Metadata-Version: 2.4
Name: selfsame
Version: 0.2.0
Summary: Sound behavior-equivalence verification for refactors, using your own tests for inputs
Author: PraveenKPandu
License: MIT
Project-URL: Homepage, https://github.com/PraveenKPandu/Selfsame
Keywords: refactoring,equivalence,testing,verification,ci
Classifier: Programming Language :: Python :: 3
Classifier: Topic :: Software Development :: Testing
Classifier: Topic :: Software Development :: Quality Assurance
Requires-Python: >=3.8
Description-Content-Type: text/markdown
License-File: LICENSE
Dynamic: license-file

# Selfsame

[![CI](https://github.com/PraveenKPandu/Selfsame/actions/workflows/ci.yml/badge.svg)](https://github.com/PraveenKPandu/Selfsame/actions/workflows/ci.yml)
[![PyPI](https://img.shields.io/pypi/v/selfsame.svg)](https://pypi.org/project/selfsame/)
[![Python](https://img.shields.io/pypi/pyversions/selfsame.svg)](https://pypi.org/project/selfsame/)
[![License: MIT](https://img.shields.io/badge/license-MIT-green.svg)](LICENSE)

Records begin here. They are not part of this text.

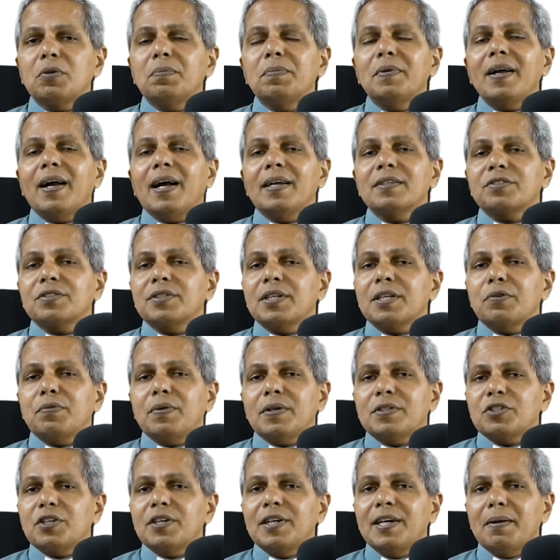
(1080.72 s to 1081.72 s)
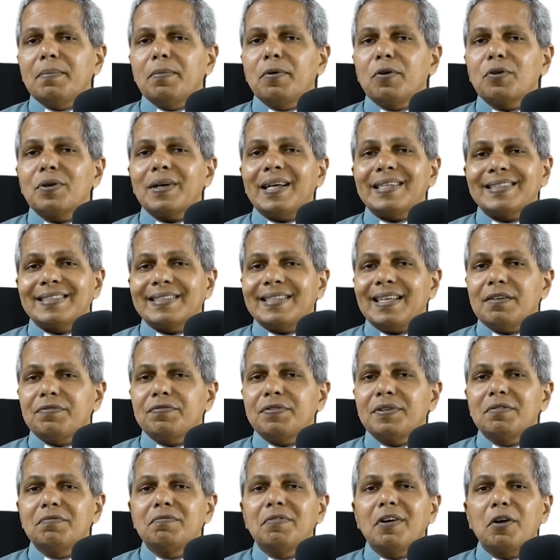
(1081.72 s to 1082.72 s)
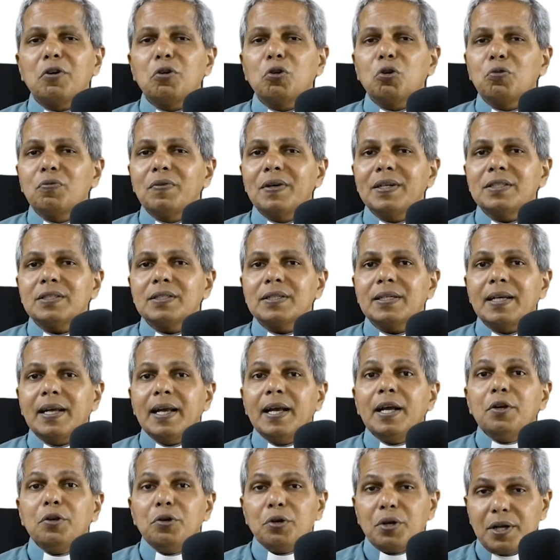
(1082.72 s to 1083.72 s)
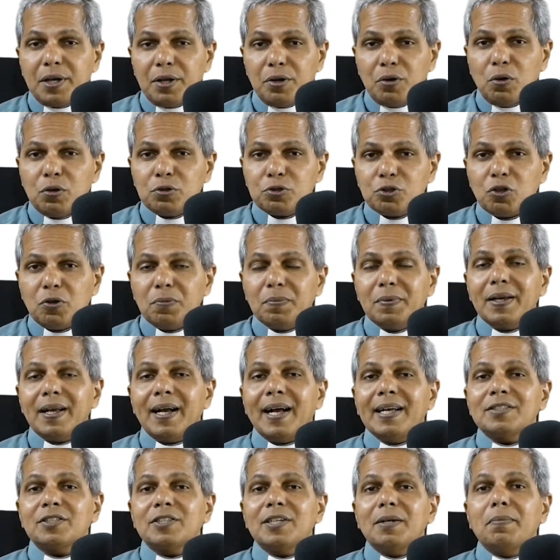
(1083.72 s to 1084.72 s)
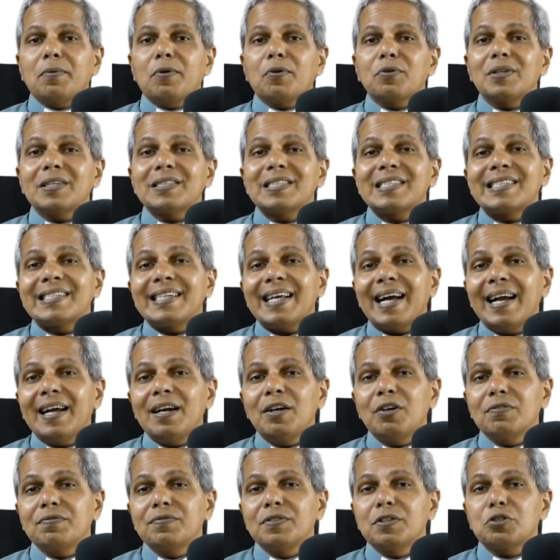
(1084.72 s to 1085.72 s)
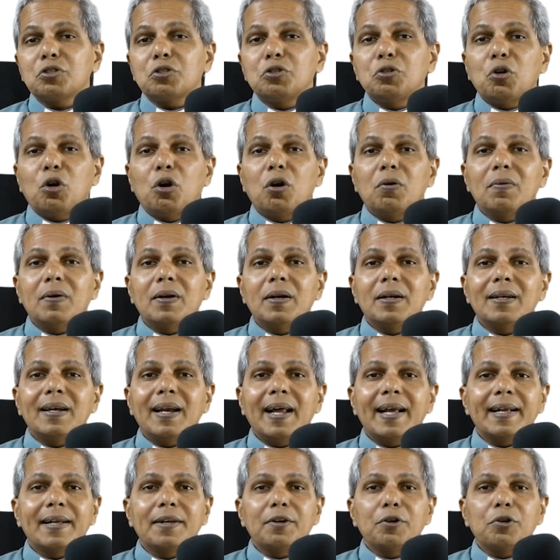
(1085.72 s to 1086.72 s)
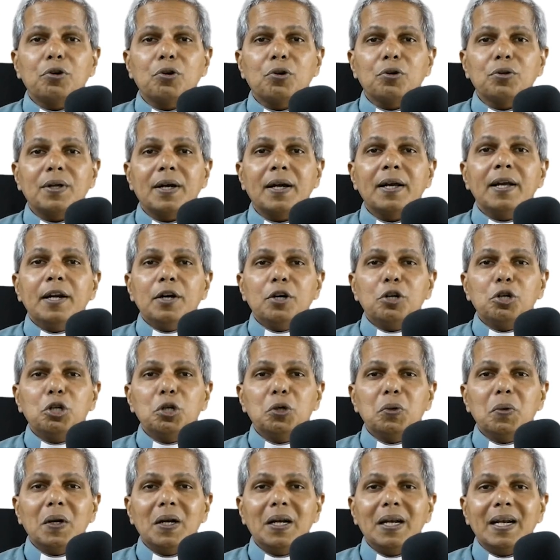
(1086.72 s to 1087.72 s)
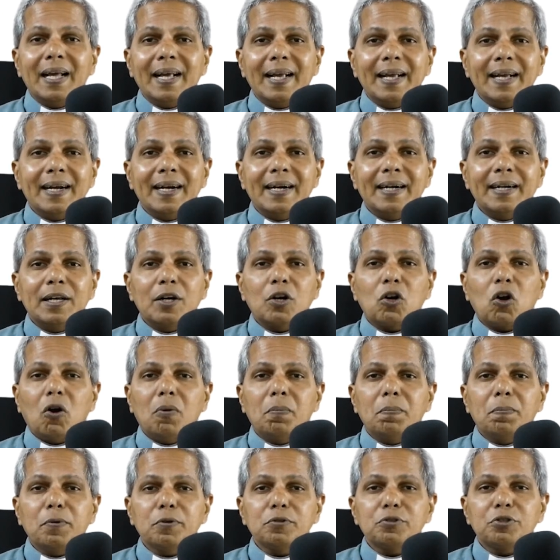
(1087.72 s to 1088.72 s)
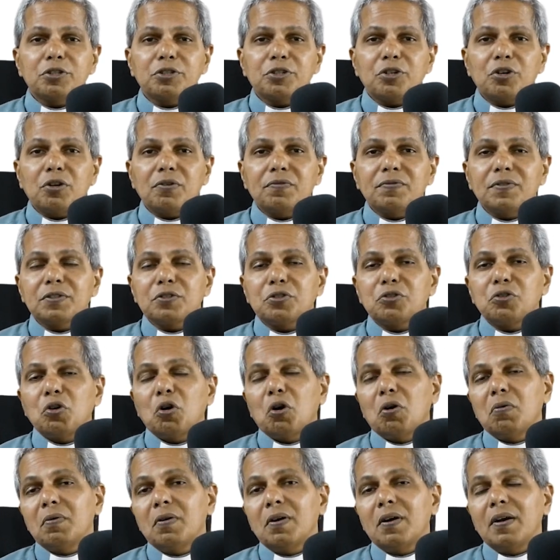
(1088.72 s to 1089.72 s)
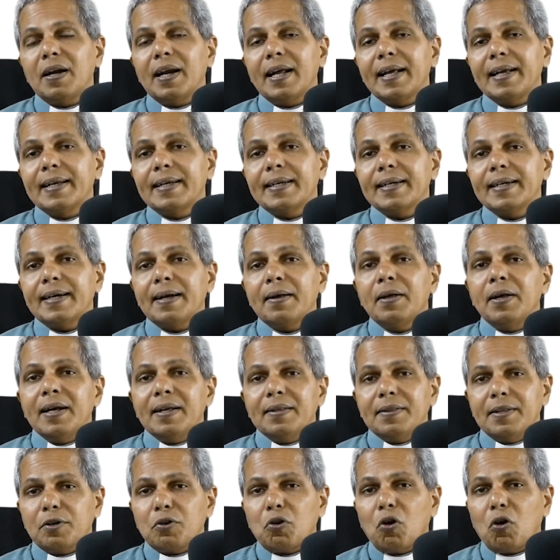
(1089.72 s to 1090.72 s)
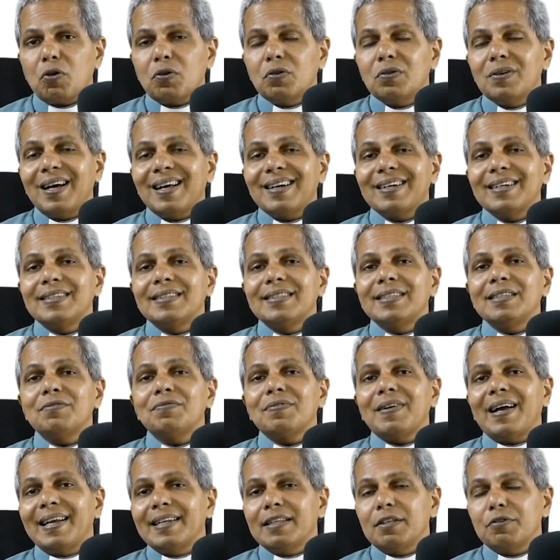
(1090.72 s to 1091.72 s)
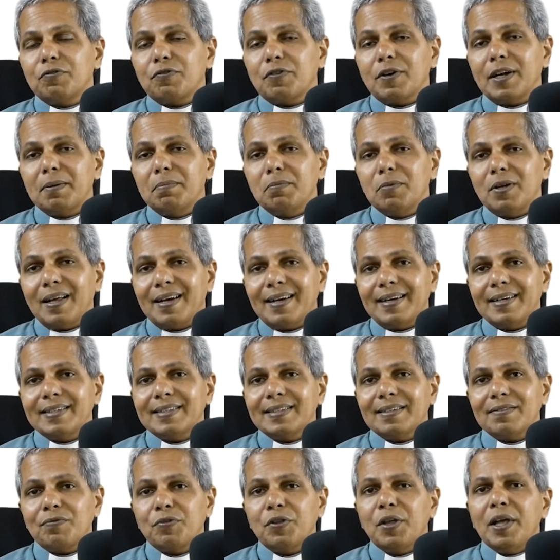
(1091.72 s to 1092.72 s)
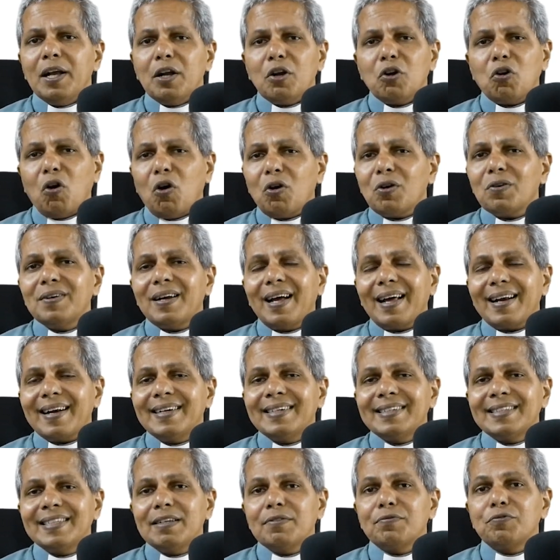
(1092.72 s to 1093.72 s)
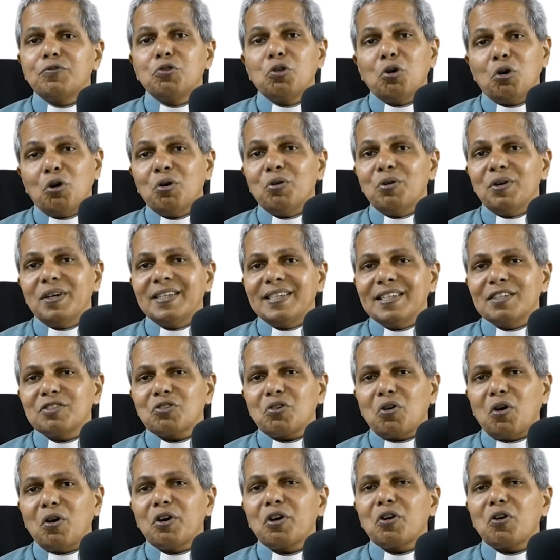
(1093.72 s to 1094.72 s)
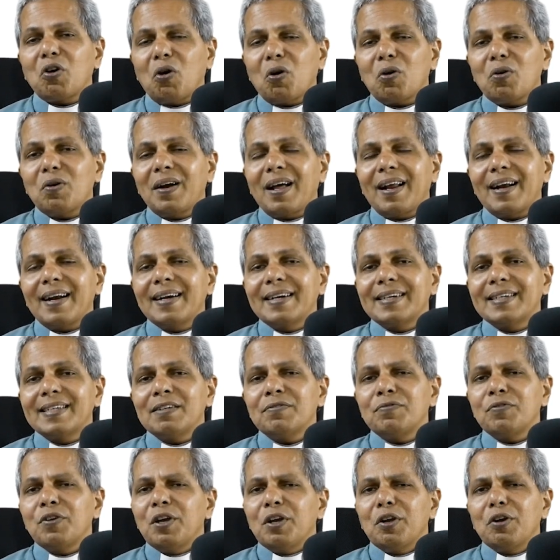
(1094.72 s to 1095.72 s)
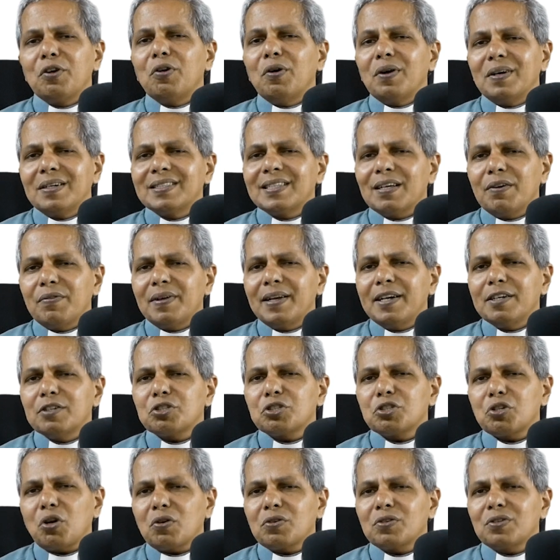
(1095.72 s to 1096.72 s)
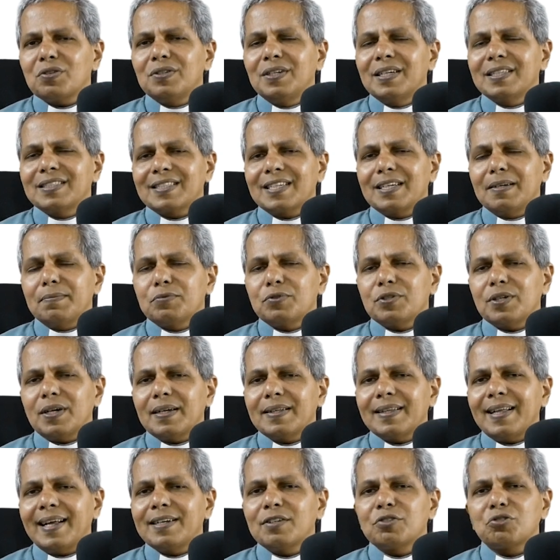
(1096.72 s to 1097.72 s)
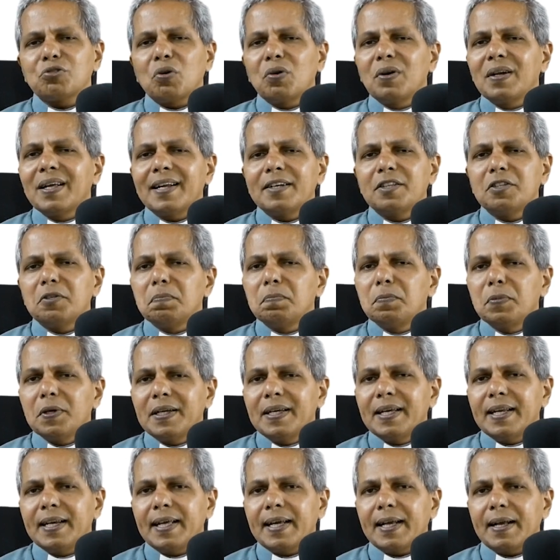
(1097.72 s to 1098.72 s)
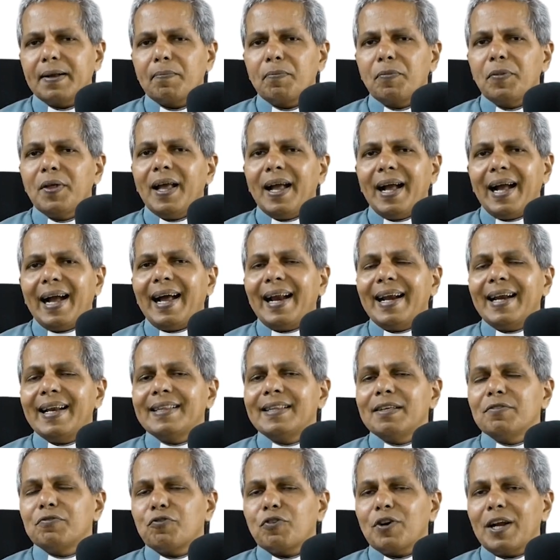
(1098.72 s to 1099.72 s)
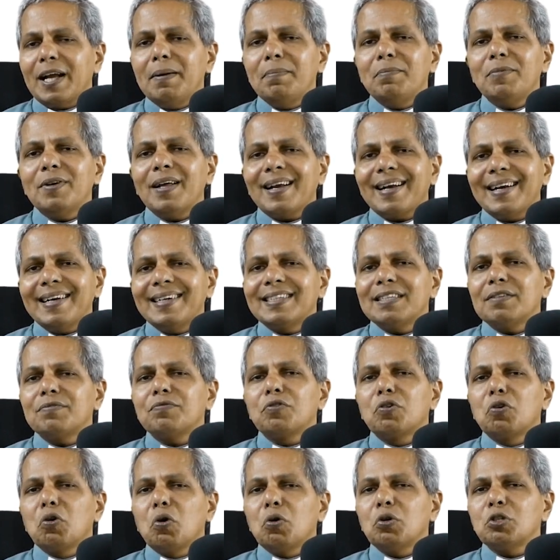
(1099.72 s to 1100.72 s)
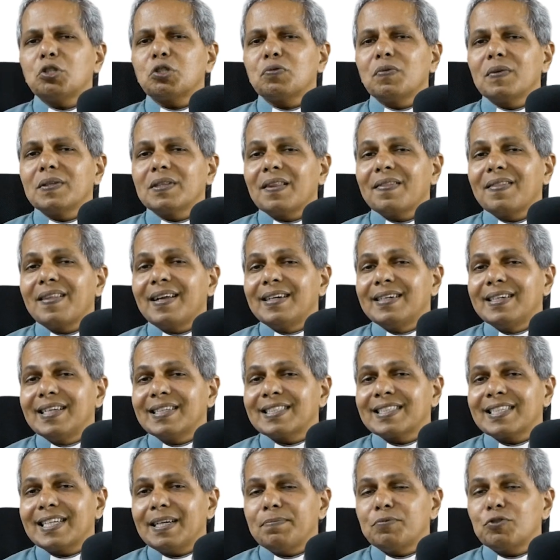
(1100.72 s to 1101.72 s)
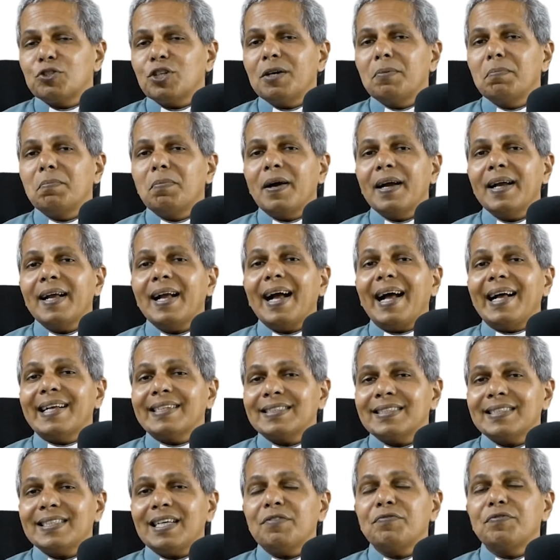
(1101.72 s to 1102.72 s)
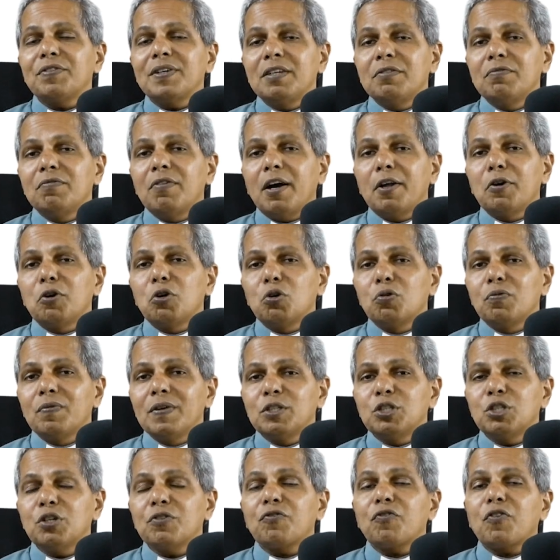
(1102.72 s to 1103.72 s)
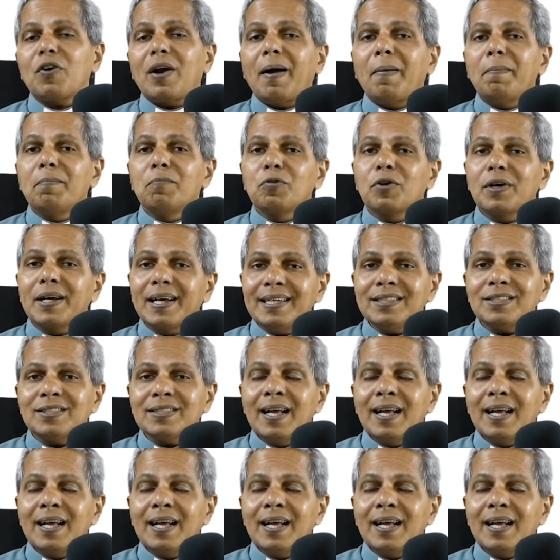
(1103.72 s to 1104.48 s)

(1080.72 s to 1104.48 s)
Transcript: be asked a question about Astaf Ivanovich. You can also be asked about the style of this novel, like, the dual layered composition of this novel, like the core narrative and the frame narrative. Core narrative, though it is called core narrative, it's a very short description. That is only at the beginning. And the frame narrative goes with the description by Astafi Ivanovich from his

**Know whether your code still behaves the same — before, after, and across every AI edit.**

Selfsame is a sound behavior checker for Python. It captures the *real* arguments your
tests (or app) feed your code, replays two versions in isolated subprocesses, and compares
the results structurally. Use it to prove a refactor didn't change behavior — or to catch
the silent regressions that creep in when an AI agent ships features all day and "a new
feature works, but the old ones quietly broke."

> ### The one promise: **zero false confidence**
> Selfsame never says `equivalent` when behavior actually differs, and never says
> `divergent` when it doesn't. When it can't be sure, it **refuses** (`unverifiable`)
> instead of guessing. A green result means green.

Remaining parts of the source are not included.